Johns Hopkins University, Baltimore, Maryland.
Monument Analytics, Baltimore, Maryland.
JAMA Health Forum. 2021 Jul 9;2(7):e211529. doi: 10.1001/jamahealthforum.2021.1529. eCollection 2021 Jul.
While the COVID-19 pandemic has been associated with some substitution of telemedicine for office-based care in the US, to our knowledge, little is known regarding the pandemic's association with the clinical content of ambulatory care.
To characterize changes in the clinical content of ambulatory care among office-based vs telemedicine encounters in the US before vs during the COVID-19 pandemic.
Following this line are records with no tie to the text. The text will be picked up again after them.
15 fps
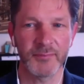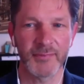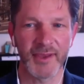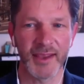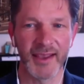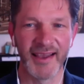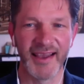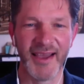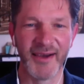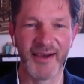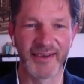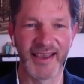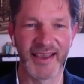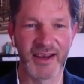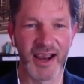
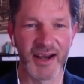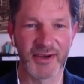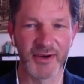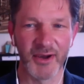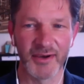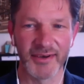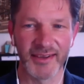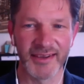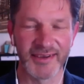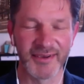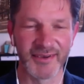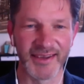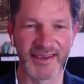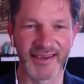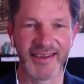Okay, and you're not
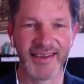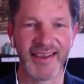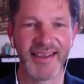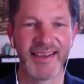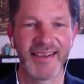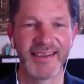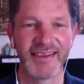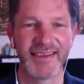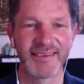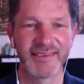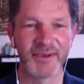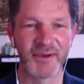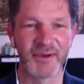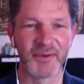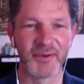okay. So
This analysis of serial cross-sectional data from the IQVIA National Disease and Therapeutic Index was a 2-stage, stratified nationally representative audit of outpatient care in the US from January 1, 2018, through December 31, 2020. The National Disease and Therapeutic Index generates approximately 33 617 quarterly visits that are projected to 306.7 million national visits based on the survey design.
(1) Prevalence of common diagnoses and (2) mix of long-term, short-term, and preventive care.
The mean (SD) number of projected quarterly, in-person, office-based visits was 282.1 (1.4) million in 2018 and 284.7 (10.3) in 2019 before declining to 250.8 million in quarter 1 of 2020 and 147.8 million in quarter 2 of 2020 and then increasing moderately to 181.5 million in quarter 3 of 2020 and 180.2 million in quarter 4 of 2020. The mean (SD) number of telemedicine visits was 2.8 (0.4) million in 2018 and 3.0 (0.1) million in 2019 before increasing to 8.6 million in quarter 1 of 2020 and 72.2 million in quarter 2 of 2020 and then declining notably to 43.8 million in quarter 3 of 2020 and 44.2 million in quarter 4 of 2020. Office-based care during the second through fourth quarters of 2020 involved 58.0% long-term, 23.0% short-term, and 25.6% preventive care. In contrast to office-based care, 4 of the top 10 diagnoses that were treated by telemedicine during 2020 were for psychiatric or behavioral conditions: depression, attention deficit/hyperactivity, anxiety, and bipolar disorders. Throughout this period, approximately half of office-based visits and nearly two-thirds of telemedicine visits were for established rather than new patients.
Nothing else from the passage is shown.